Signed employment contract but now offered something else

(11 Posts)
twilightstruggle Tue 05-May-15 22:09:38

Hey there.

I was hoping someone could offer me some advice. I interviewed for a job at the end of Feb, was successful, and accepted it. Had to give three months notice to my current job so they've essentially been waiting for me to work this out. I've also signed a job contract and agreed a start date.

I've today been offered a different post. It's slightly lower pay but in a service which I've worked in before as a temp and loved. I've wanted to go back for ages but it's only now that a permanent job has come up there.

I want to take the second job. It's in a service I know I enjoy working in and I know are supportive (I've had health/personal probs over past few years so this is particularly relevant). However, I am really anxious about letting down the first job and about where I stand legally having signed a contract. I was wondering if anyone was able to advise?

BikeRunSki Tue 05-May-15 22:13:58

"Resign" from the first job. I know you havn't started yet, but you know what I mean. You've signed a contract, so you are allowed to resign - I assume they didn't think you would work for them for ever! No point in turning down a job you really want just to be polite.

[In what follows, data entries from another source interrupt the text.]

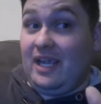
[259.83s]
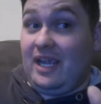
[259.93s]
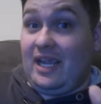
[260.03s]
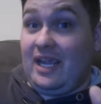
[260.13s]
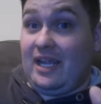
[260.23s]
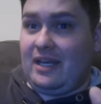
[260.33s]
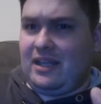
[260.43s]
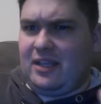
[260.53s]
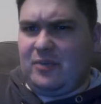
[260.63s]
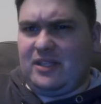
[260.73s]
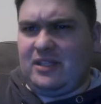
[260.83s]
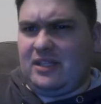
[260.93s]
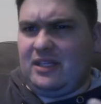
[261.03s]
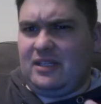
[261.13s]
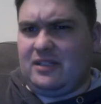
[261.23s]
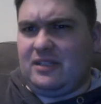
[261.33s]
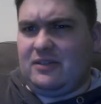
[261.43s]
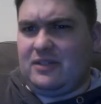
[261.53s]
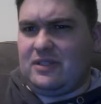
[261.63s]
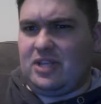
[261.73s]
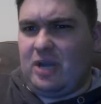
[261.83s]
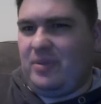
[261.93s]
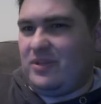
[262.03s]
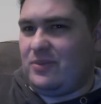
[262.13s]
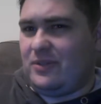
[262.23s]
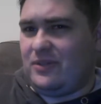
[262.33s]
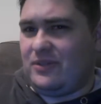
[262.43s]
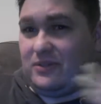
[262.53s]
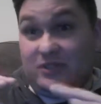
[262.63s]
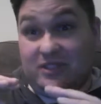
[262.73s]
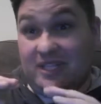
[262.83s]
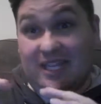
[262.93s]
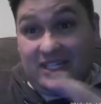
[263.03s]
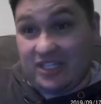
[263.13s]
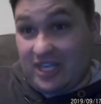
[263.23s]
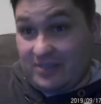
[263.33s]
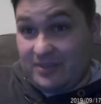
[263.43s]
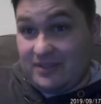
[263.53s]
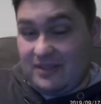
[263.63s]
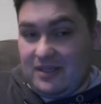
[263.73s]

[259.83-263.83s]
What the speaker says: and I think my deleting skills is choppy as well, so just a lot of chops.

Framboisier Tue 05-May-15 22:14:55

Well, you can tell job 1 that you're no longer accepting their offer - technically, you would be 'giving notice' but since you haven't started, you would effectively just not start. Theoretically, they may have a breach of contract claim against you but IME that claim is never pursued because it is just not worth it (remedy for breach of contract is damages to offset the loss, it's unlikely they could quantify any loss of your not joining, except perhaps recruitment costs)

The biggest issue is probably how bothered (or not) you are about pissing off employer 1 and whether this may cause you any issues in future.

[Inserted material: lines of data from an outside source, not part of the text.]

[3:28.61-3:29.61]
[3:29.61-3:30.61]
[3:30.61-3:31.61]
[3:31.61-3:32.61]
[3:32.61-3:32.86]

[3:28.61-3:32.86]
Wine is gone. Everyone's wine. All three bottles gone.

DownWithThisTypeOfThing Tue 05-May-15 22:17:06

Legally you just give your notice in. I promise - from experience- they'd sooner get on with re-recruiting rather than force you in to work your notice period and ho through the Palaver of inductions/training etc.

Deprnding on the company/industry it might be burning bridges but you wouldn't be the first and it doesn't sound like you want to stay in that sector anyway.

Just write a resignation letter, be apologetic, emphasise it's best for not parties not to proceed if you're unsure. You'll be fine.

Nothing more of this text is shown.